Als besonders chancenreich gilt die AfD in Ostsachsen. Dort treten in den Kreisen Bautzen und Görlitz lang gediente Amtsinhaber von der CDU nicht mehr an; zugleich ist die AfD hier besonders stark verwurzelt. 2019 stand ihr Kandidat Sebastian Wippel bereits kurz davor, Oberbürgermeister von Görlitz zu werden. In Runde eins lag er vorn; im zweiten Durchgang konnte ihn CDU-Mann Octavian Ursu nur abfangen, weil die zunächst starke grüne Mitbewerberin Franziska Schubert zurückzog. Dass die CDU damals den Sieg allein für sich reklamierte und Absprachen nicht einhielt, wirft die spannende Frage auf, wie die Konkurrenz diesmal reagiert, wenn ein AfD-Bewerber in einem Kreis nach Runde eins vorn liegt. In Sachsen gibt es in den Kommunen keine echte Stichwahl; alle Bewerber dürfen im zweiten Durchgang erneut antreten.

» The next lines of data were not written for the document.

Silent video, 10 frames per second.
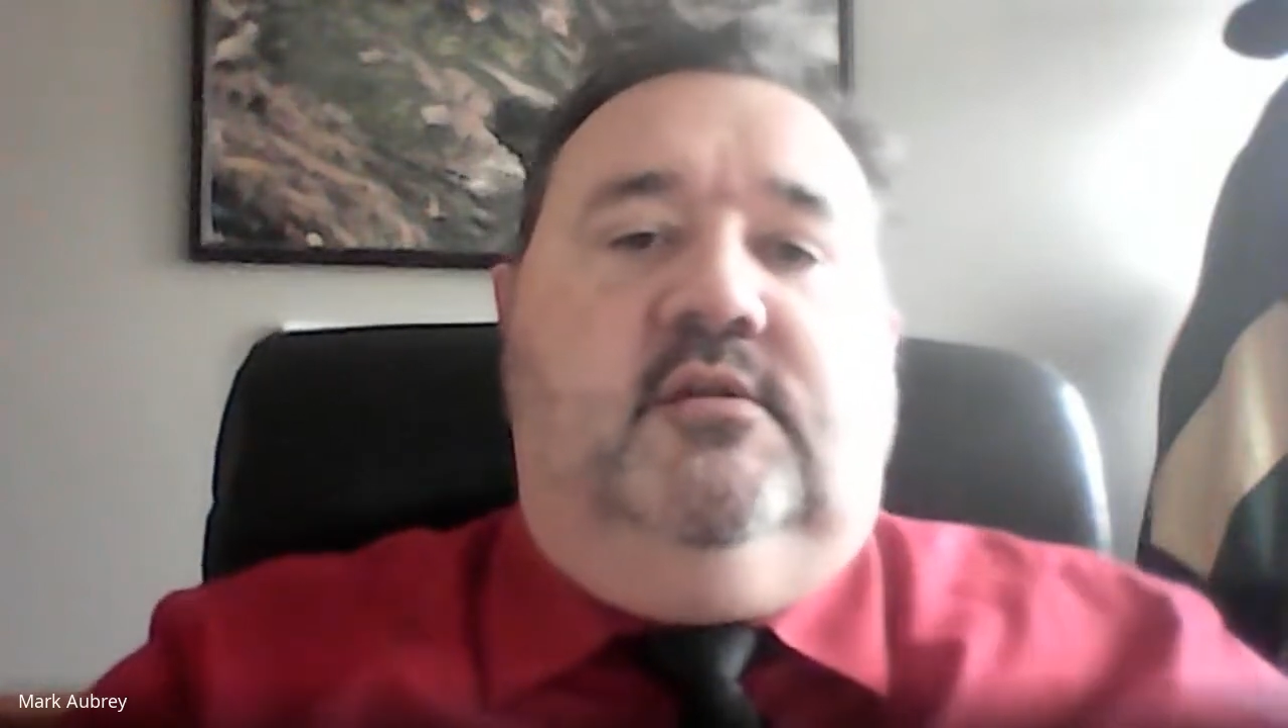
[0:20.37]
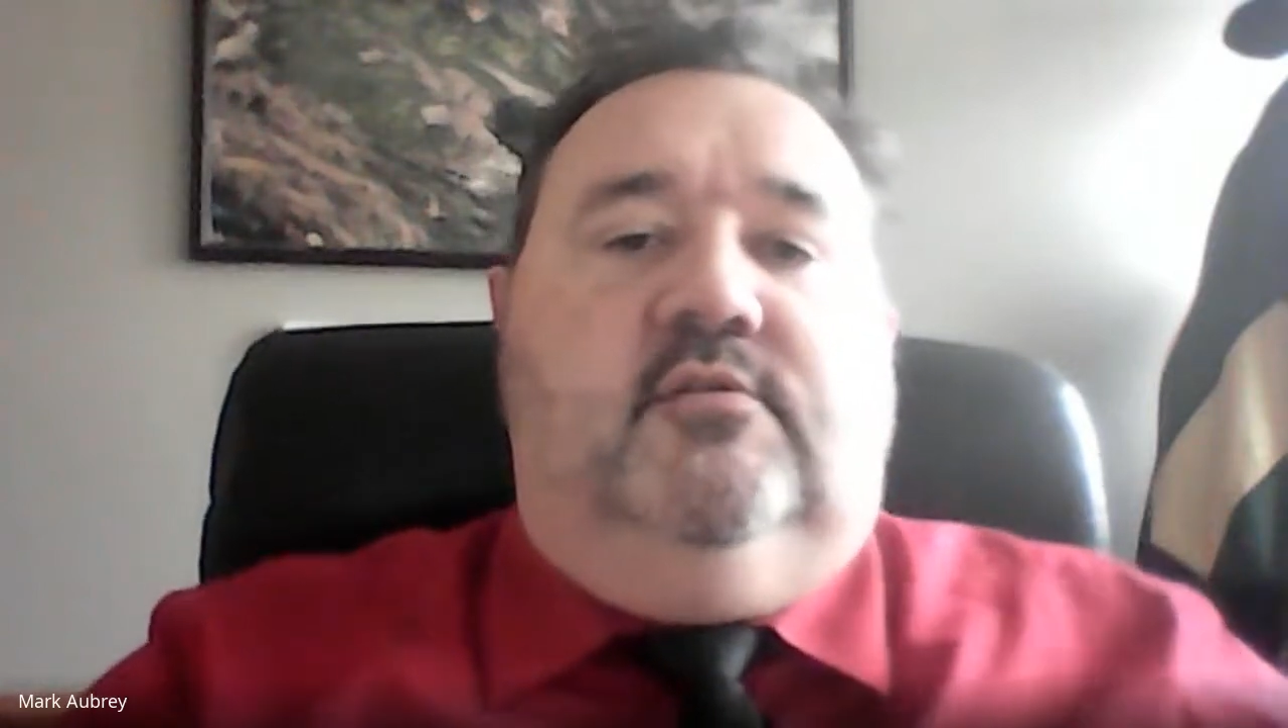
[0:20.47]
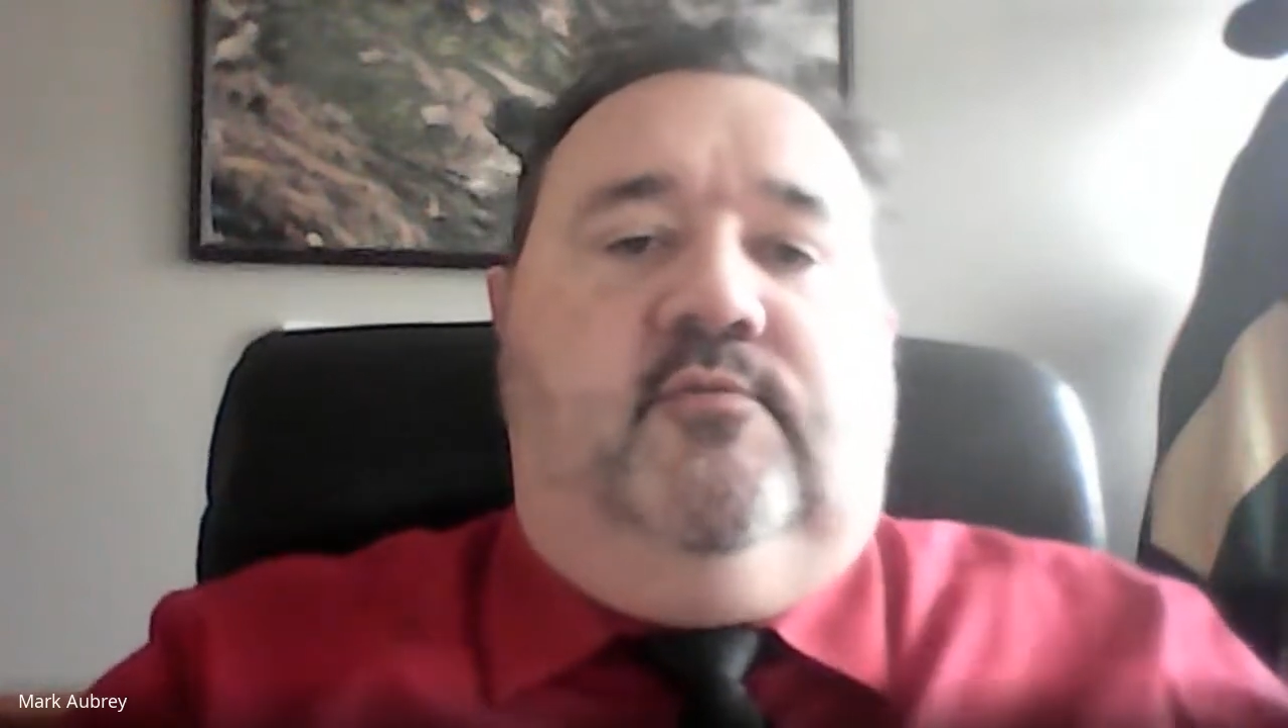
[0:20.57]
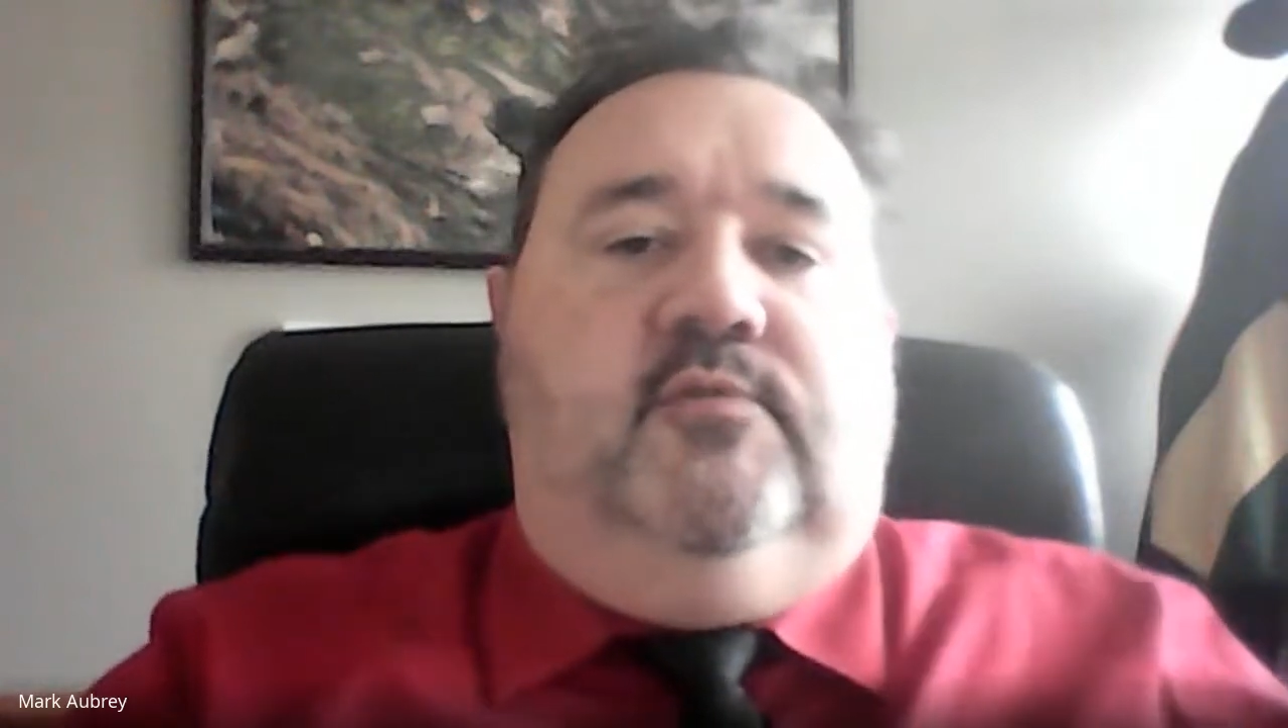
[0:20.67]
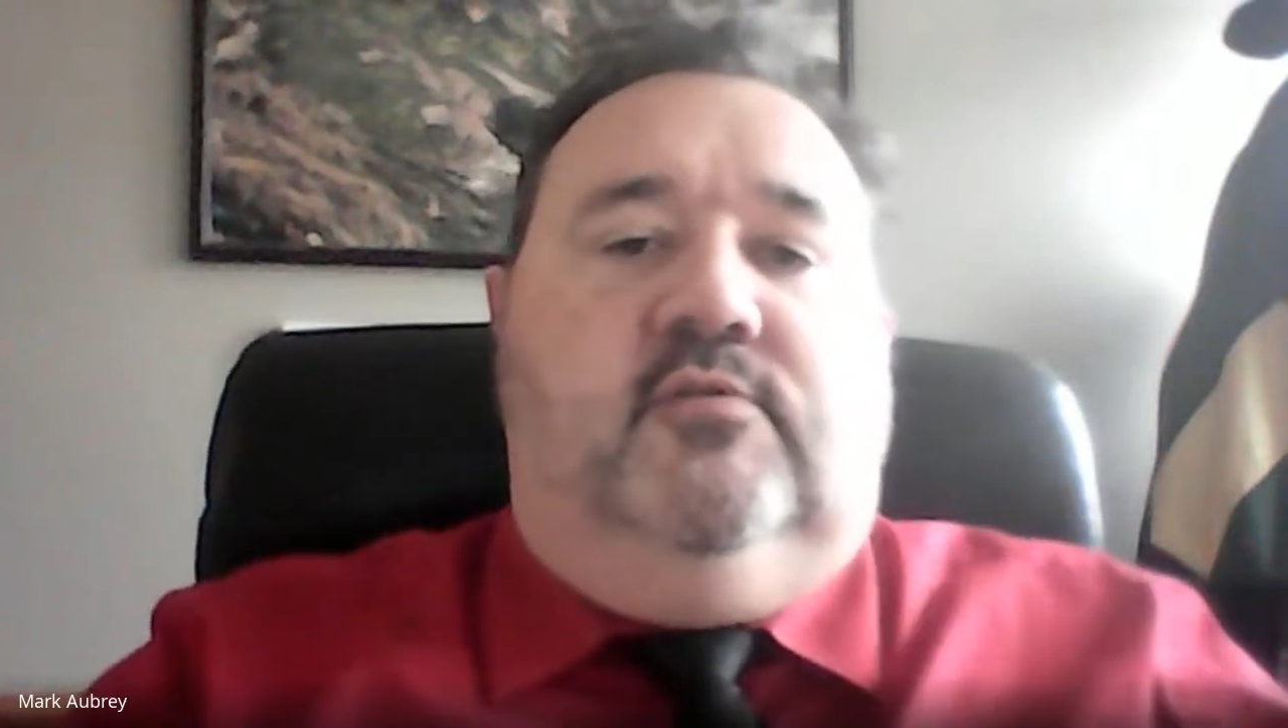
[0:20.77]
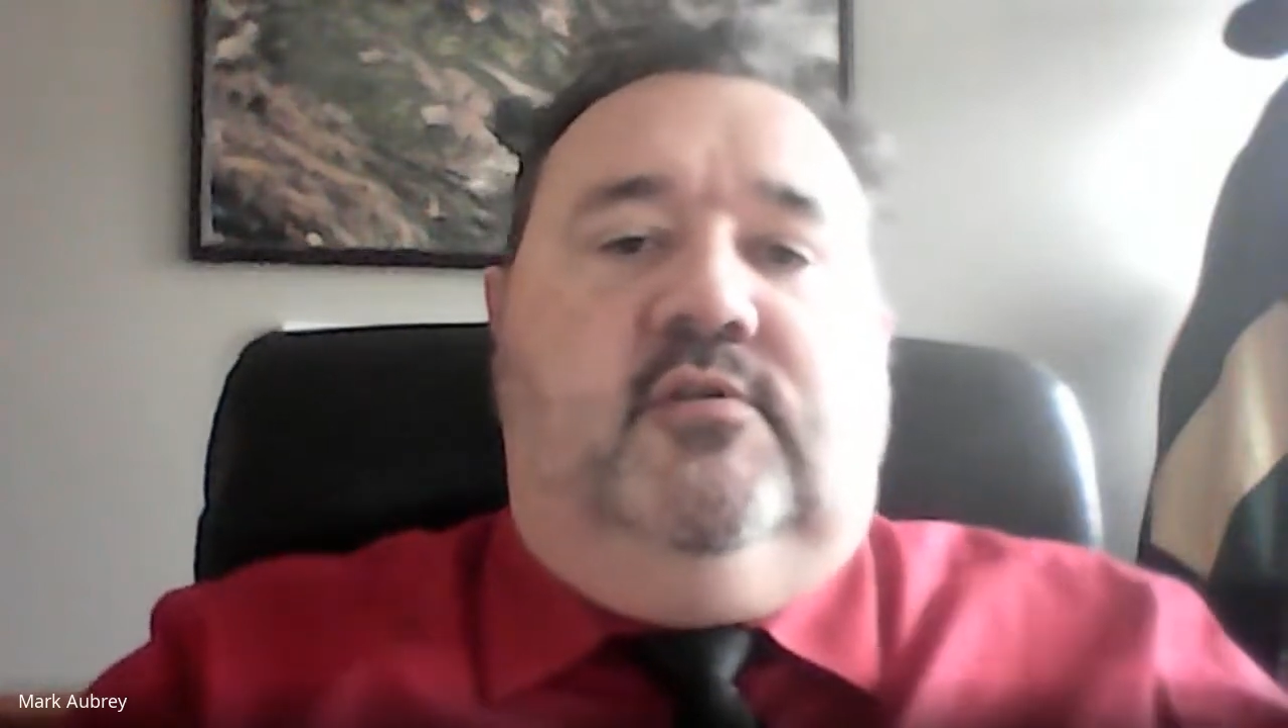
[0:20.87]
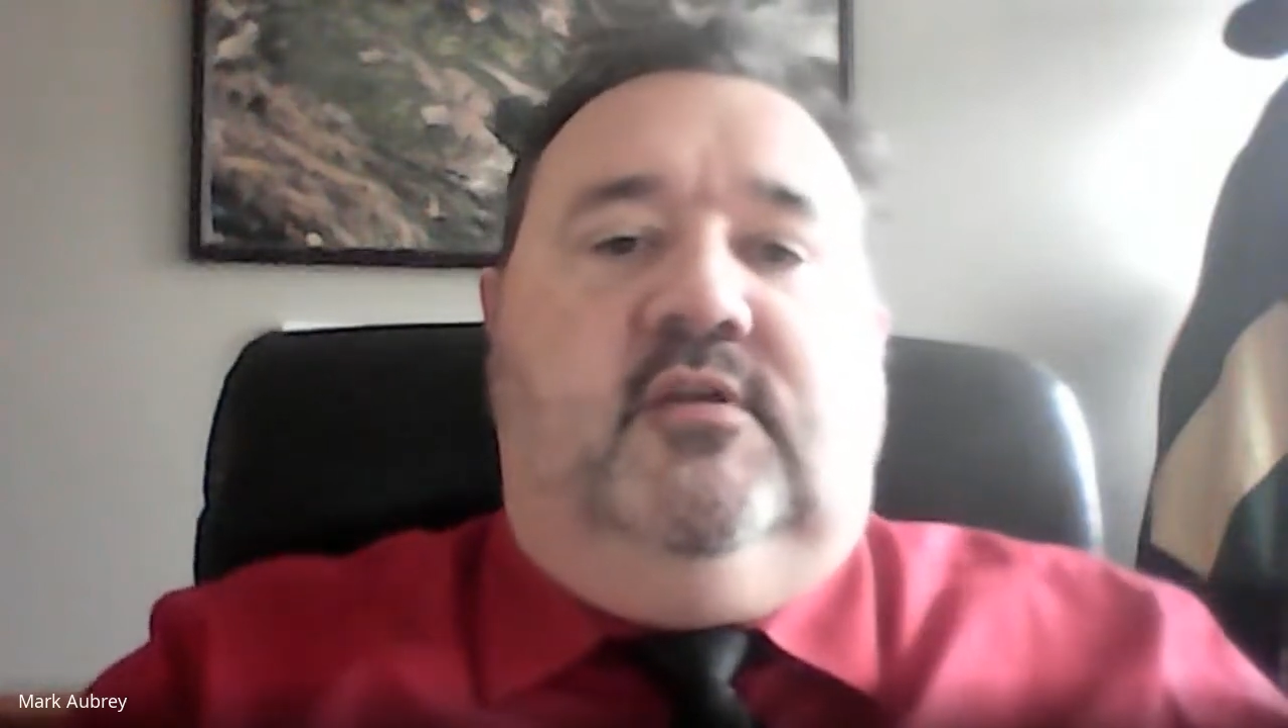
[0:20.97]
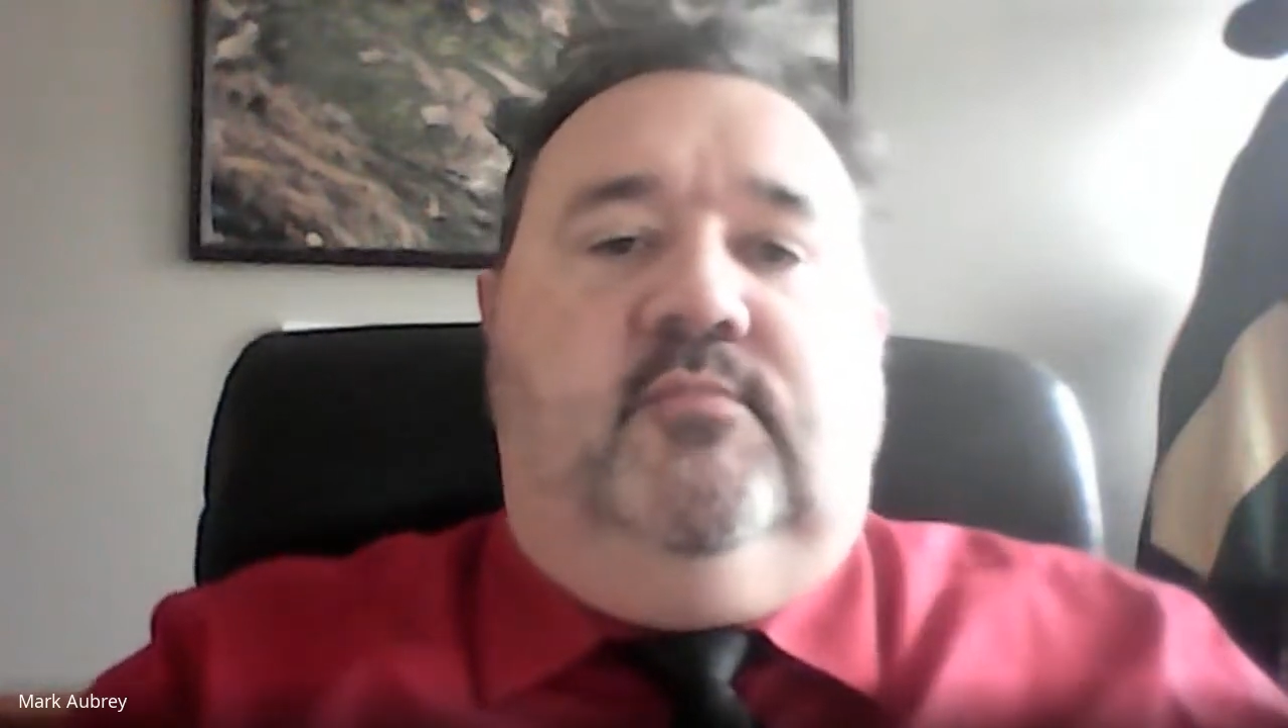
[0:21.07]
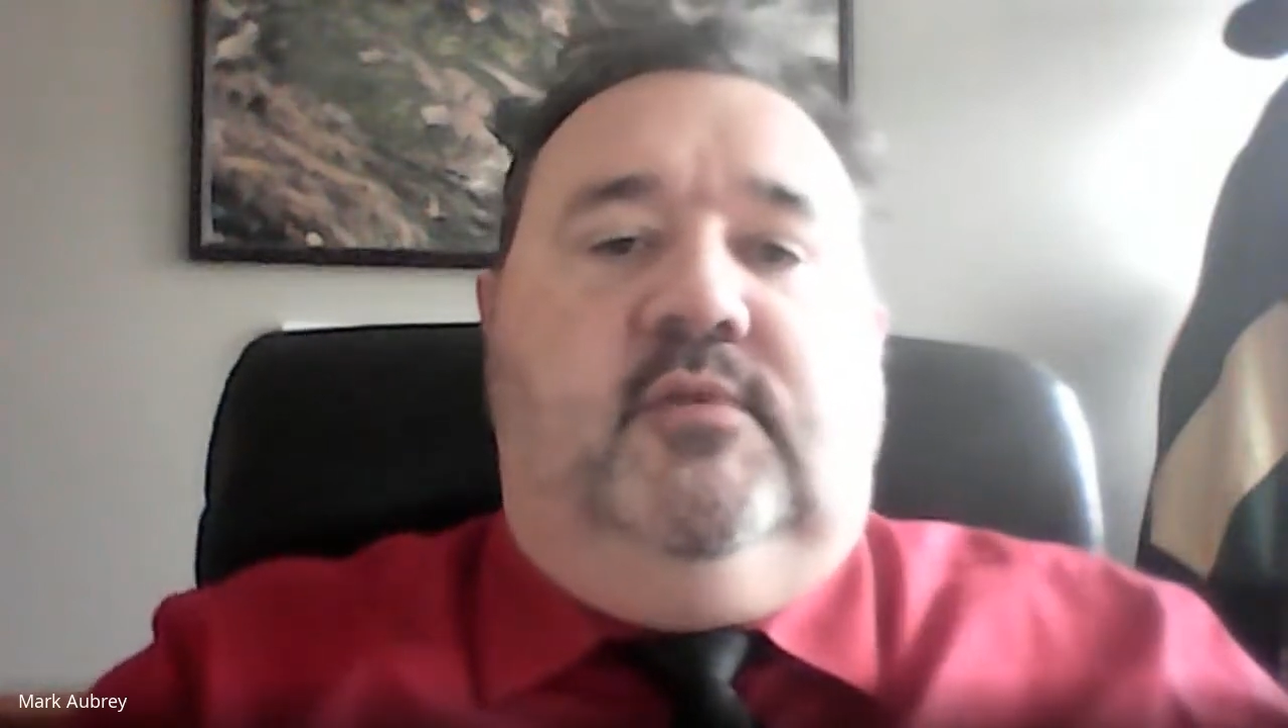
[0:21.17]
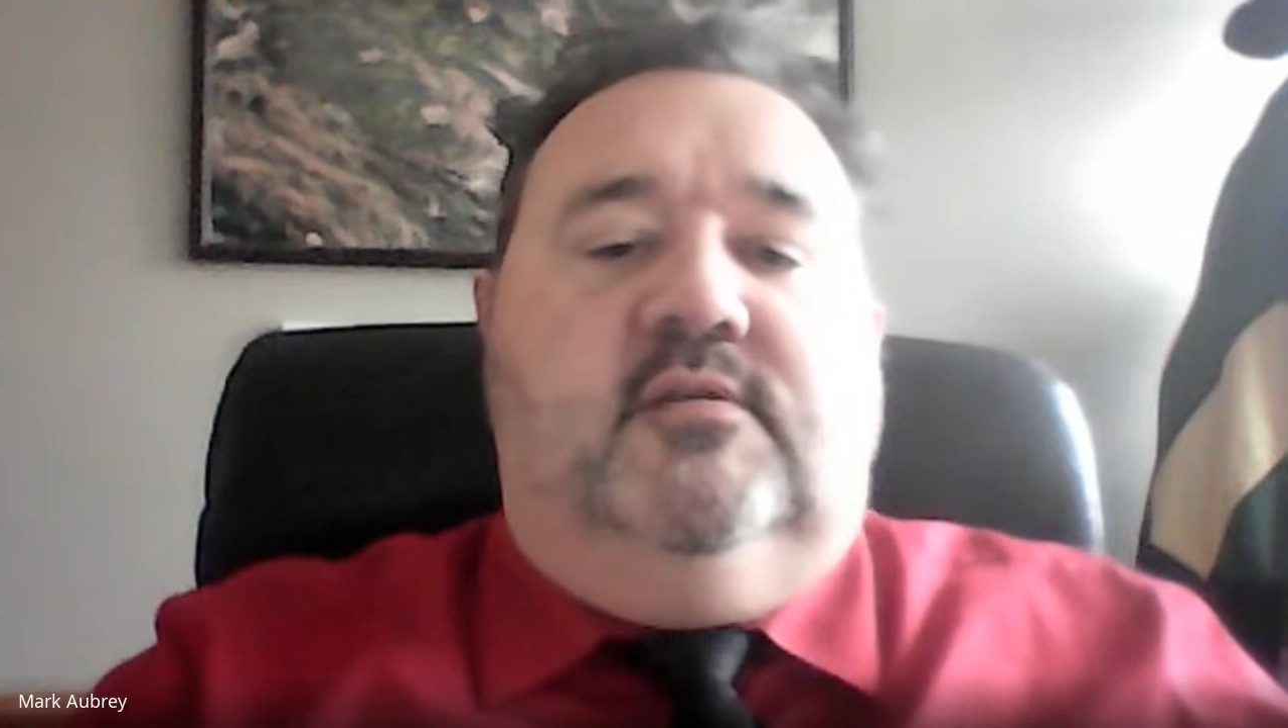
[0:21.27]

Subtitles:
So if you just give me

Zumindest in einigen Landkreisen gelten nicht nur Bewerber von CDU und AfD als chancenreich. In Bautzen, Mittel- und Nordsachsen bieten Linke, SPD und Grüne gemeinsame Kandidaten auf. Es könnte dort also zu einem Dreikampf kommen – mit offenem Ausgang. Ob die CDU in Runde zwei zugunsten eines möglicherweise besser platzierten linken Bewerbers zurückziehen würde, gehört zu den spannenden Fragen nach diesem Wahlsonntag. Andernorts werden die Chancen der AfD womöglich durch Konkurrenz aus dem rechten Lager, namentlich von den rechtsextremen »Freien Sachsen« geschmälert. Diese schicken im Erzgebirge den NPD-Mann Stefan Hartung ins Rennen, im Landkreis Sächsische Schweiz/Osterzgebirge den aus dem Pegida-Umfeld bekannten DJ »Happy Vibes«. Medienberichten zufolge soll AfD-Mann Ivo Teichmann versucht haben, den Musikunterhalter von seiner Kandidatur abzubringen, aber ohne Erfolg. Im Kreis Nordsachsen wiederum geht nur eine Bewerberin der »Freien Sachsen« an den Start und kein AfD-Kandidat. Das mag Kalkül sein, könnte aber auch darauf hindeuten, dass die AfD zwar ambitioniert ist, aber ihre personellen Ressourcen doch begrenzt sind. Das Recherchenetzwerk chronik.LE jedenfalls kommt nach einer Analyse der AfD-Kandidaturen rund um Leipzig zu dem Schluss: »Der AfD mangelt es auf kommunaler Ebene an vielen Orten weiter an (fähigem) Personal.« Was freilich nicht heißt, dass nicht einer davon bald Landrat sein könnte.